У СТАРОГО КАЗАКА НЕЧУЯ

В апрельское утро. — Одного поля сеятели. — «Маруся Богуславка» и «Тарас Бульба». — В гостях у живого классика. — Не позвать ли бабу Палажку? — На днепровских склонах

Утро. Апрельское солнце совсем по-летнему заливает комнаты. Сегодня первый день пасхи! На всю неделю свободен от гимназии! Воля! Все улыбалось мне: празднично прибранная гостиная, сверкающая лаком крышка рояля, веселые петушки на рушниках.

Из кабинета отца — голоса, смех. И в праздники встает он рано. Еще и приговаривает: «кто рано встает— тому бог дает», «утро вечера мудренее», «по мне и в праздники наибольший грех — безделье», «отдыхать успеем на том свете, на этом — надо трудиться», «задумано много, а век нам короткий отпущен». Так говорил отец не ради красного словца. В рабочем кабинете, в сердечной беседе с другом, среди гостей и в короткие часы отдыха в Китаевском лесу — везде работала его мысль, билась в унисон с бунтующим, ненавидящим безделье и покой сердцем.

Не успел и подумать, кто это так рано у отца в гостях, слышу — зовут:

— Это ты, Остап? Зайди послушай старого козака Нечуя.

В кабинете рядом с отцом мать и Ольга Петровна Косач. Ее я даже не считаю за гостью: бывает у нас по соседству частенько, чуть не ежедневно.

Сегодня, правда, Ольгу Петровну просто не узнать. На губах блуждает сладкая, льстивая усмешка.

В голосе мед, в глазах, обращенных к небу, тоже мед, в руках — тоненькая книжечка.

— Господи милостивий га милосердний! І що я людям заподіяла? Сиджу в хаті тишком-нишком та богу молюся… Моя стежка тільки від хати до церкви. Я ніколи не зачепила навіть малої дитини, за всіх молюся богу, ще й Параску, стару суку, поминаю в молитвах.

— Здорово, Ольга Петровна! Талант! Настоящий талант! И как это, — смеется отец, — Микола Садовский до сих пор не заманил вас в свои театральные сети?

Ольга Петровна, как говорится, и ухом не ведет. Тем же голосом старой богомольной знахарки бабы Палажки продолжает:

— Вся рідня мене кляне, товче… насилу душа моя держиться в тілі. Я не знаю, що вже далі буде. Не можна мені не те, що в селі вдержатись, — не можна мені вже й на світі жити… Люди добрі! Благословіть мене скоропостижно вмерти! Нехай мій гріх впаде на Парасчину душу.

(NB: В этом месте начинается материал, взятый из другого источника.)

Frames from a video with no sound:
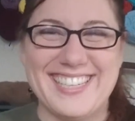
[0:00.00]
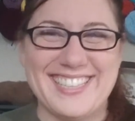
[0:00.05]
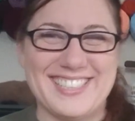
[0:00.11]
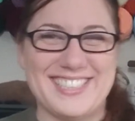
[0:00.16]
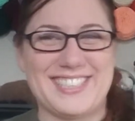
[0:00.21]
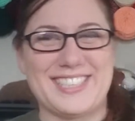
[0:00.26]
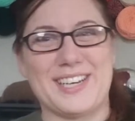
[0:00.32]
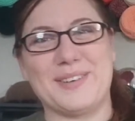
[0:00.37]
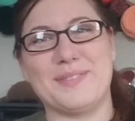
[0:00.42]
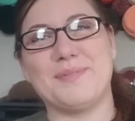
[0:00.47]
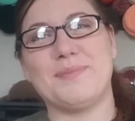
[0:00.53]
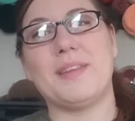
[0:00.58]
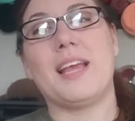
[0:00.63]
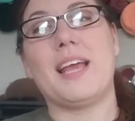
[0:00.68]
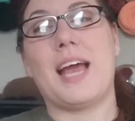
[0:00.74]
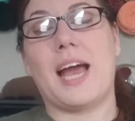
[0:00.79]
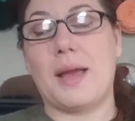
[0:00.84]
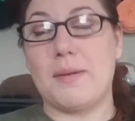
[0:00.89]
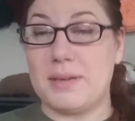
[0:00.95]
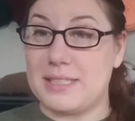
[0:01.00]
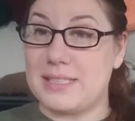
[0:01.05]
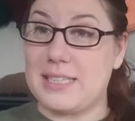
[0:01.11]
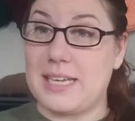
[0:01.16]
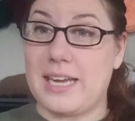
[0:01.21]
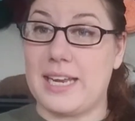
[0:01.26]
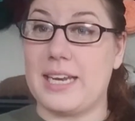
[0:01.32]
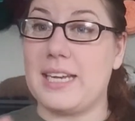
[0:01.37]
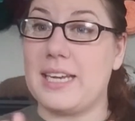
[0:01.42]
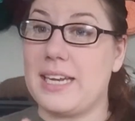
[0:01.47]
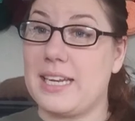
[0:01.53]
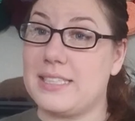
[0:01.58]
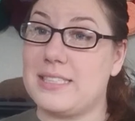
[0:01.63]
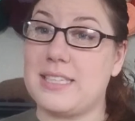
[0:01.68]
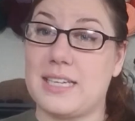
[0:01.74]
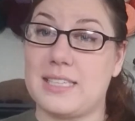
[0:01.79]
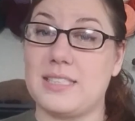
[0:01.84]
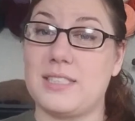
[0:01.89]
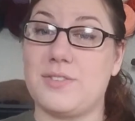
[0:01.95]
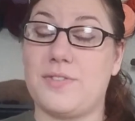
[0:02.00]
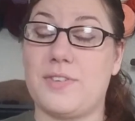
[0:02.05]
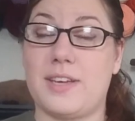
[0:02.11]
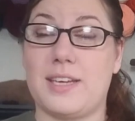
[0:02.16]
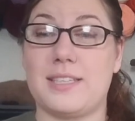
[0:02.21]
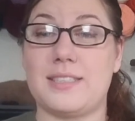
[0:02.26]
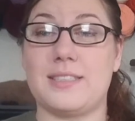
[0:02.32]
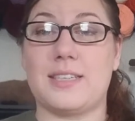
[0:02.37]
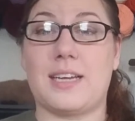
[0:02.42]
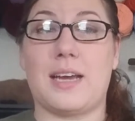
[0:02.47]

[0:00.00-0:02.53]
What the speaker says: So I'm excited. It does fit.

Страница за страницей развертывалась перед нами хорошо знакомая история пересудов-ссор и настоящих баталий бабы Палажки и бабы Параски — страшная картина жизни старого украинского села. Летят из-под очипков старух вырванные косы, валится под ударами топора Палажки печь, трещат битые горшки; за сотку земли, за старого петуха, за наследство сын поднимает руку на мать, глухая вражда делит село, соседей, родичей, семьи. И с каждой страницей гасли, таяли искорки смеха в глазах отца, тяжкая печаль тучей ложилась на его лицо.

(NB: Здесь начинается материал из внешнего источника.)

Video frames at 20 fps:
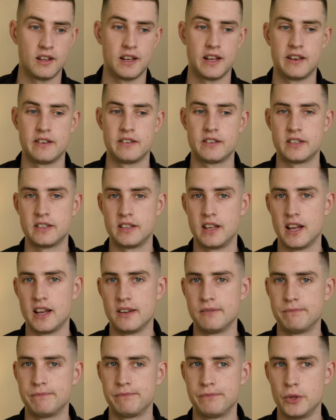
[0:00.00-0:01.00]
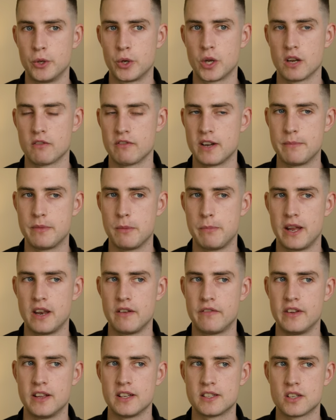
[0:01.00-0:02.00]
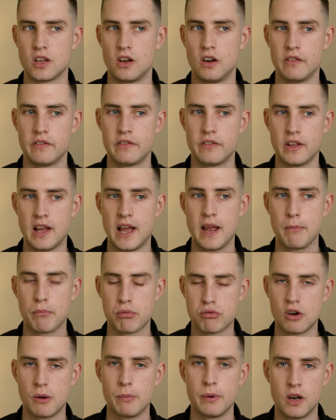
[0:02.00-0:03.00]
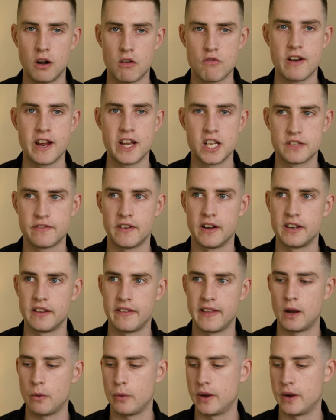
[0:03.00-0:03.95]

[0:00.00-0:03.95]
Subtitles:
And yeah, you can reap the benefits of a proper rangefinder that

— Сколько читал, перечитывал, а за душу хватает. И что за талант у нашего Нечуя. Читаешь — и смешно и плакать хочется. Ведь каждая смешинка старого писателя на слезе замешена, на боли сердечной. Как тут не вспомнить Гоголя: «Скучно жить на этом свете, господа!»

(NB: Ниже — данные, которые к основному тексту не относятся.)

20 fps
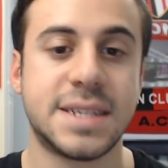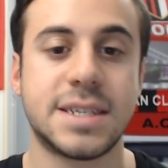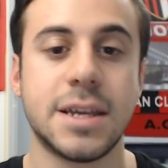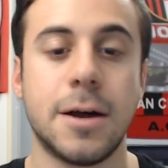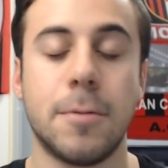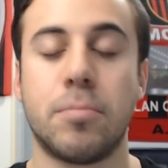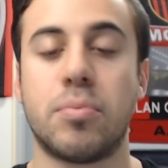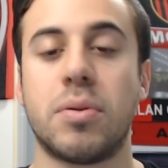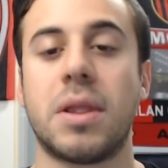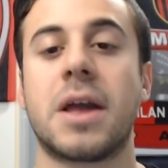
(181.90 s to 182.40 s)

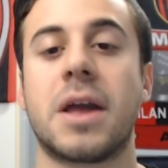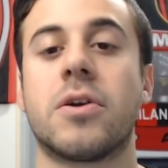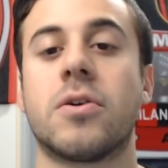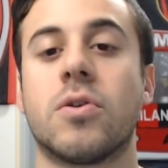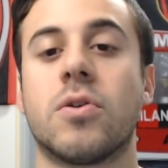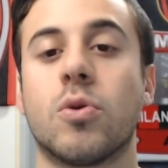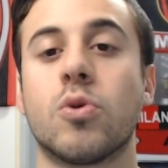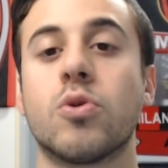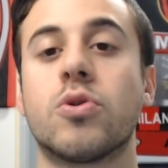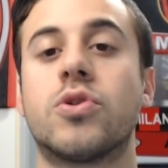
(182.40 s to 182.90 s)
a player
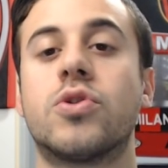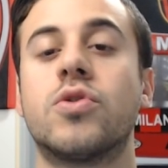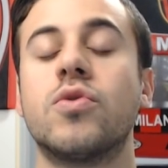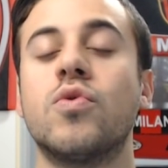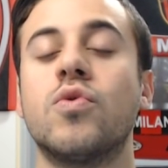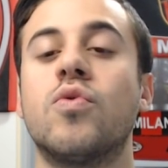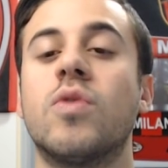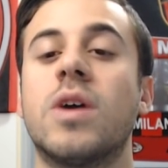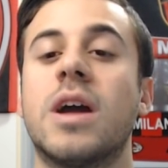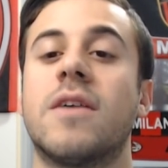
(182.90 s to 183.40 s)
or
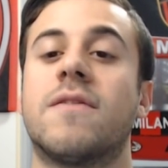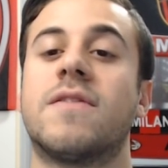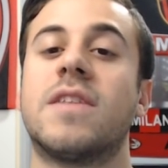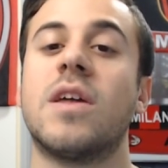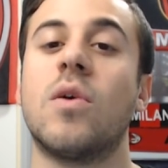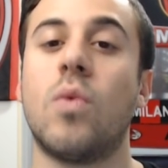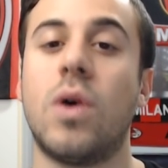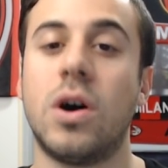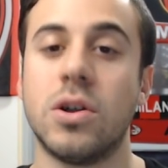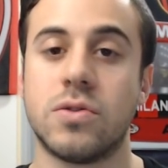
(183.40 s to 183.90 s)
two if they
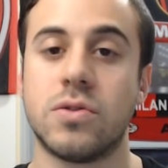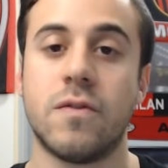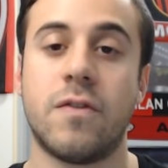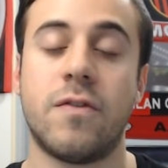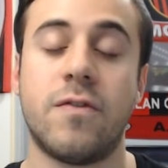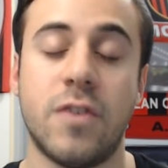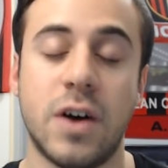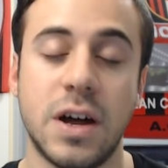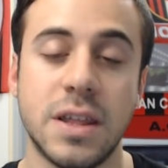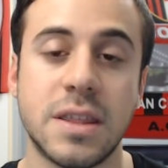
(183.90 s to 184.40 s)
want to
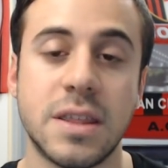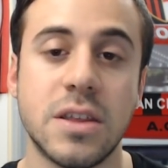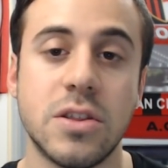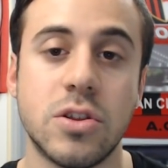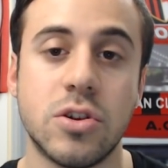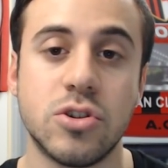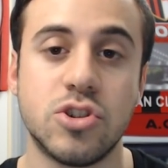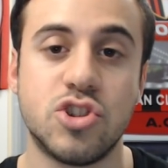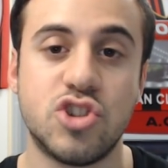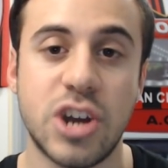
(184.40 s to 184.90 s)
fund
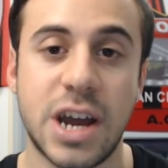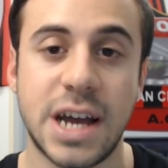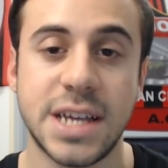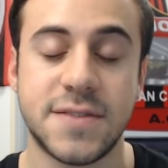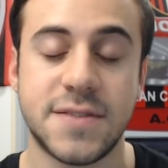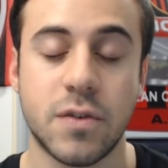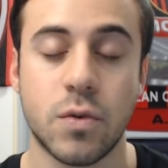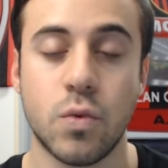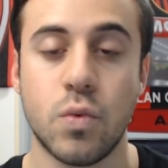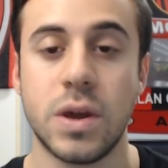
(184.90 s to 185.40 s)
their
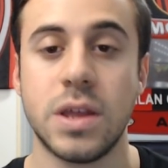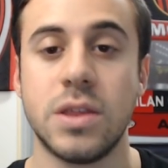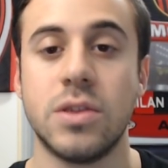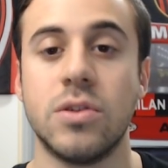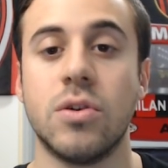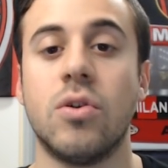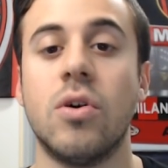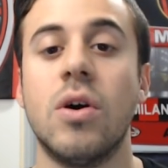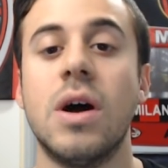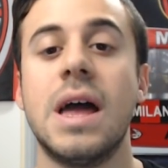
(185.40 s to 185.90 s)
transfer
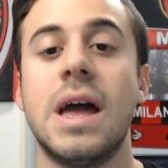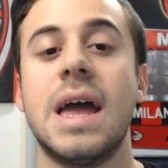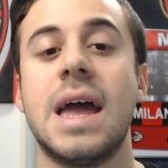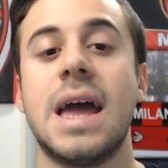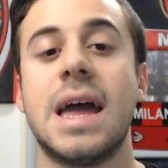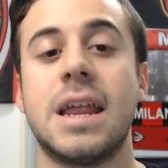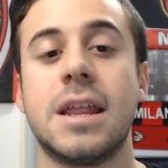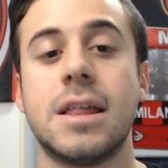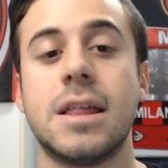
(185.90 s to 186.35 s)
window. And it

Умолк отец. Задумался, подпирая рукой свою рано поседевшую голову, а через минуту, что-то вспомнив, улыбнулся.

— Только в одном неувязка у нашего уважаемого земляченька вышла. Помните его «Сьогочасне літературне прямування»?[30] Призывает нашу молодую поросль на родной литературной ниве не учиться у русских, а сам гоголевской сотни козак да и Тургенева и Гончарова не обошел. Мне кажется, что по манере письма, по стилю Нечуй наш автору «Обломова» брат родной. Все у них будто из мелочей вырастает. У Гончарова — диван, халат, ночные туфли, пустое, бездумное существование и безделье. У Нечуя — мелочные ссоры, безрадостный труд, бессмысленные баталии на тесных селянских дворах за горшок или старую грушу. И все описывается серьезно, каждая, даже мельчайшая, деталь освещается со всех сторон. Деталь к детали, капля к капле. И выходит море. Житейское море.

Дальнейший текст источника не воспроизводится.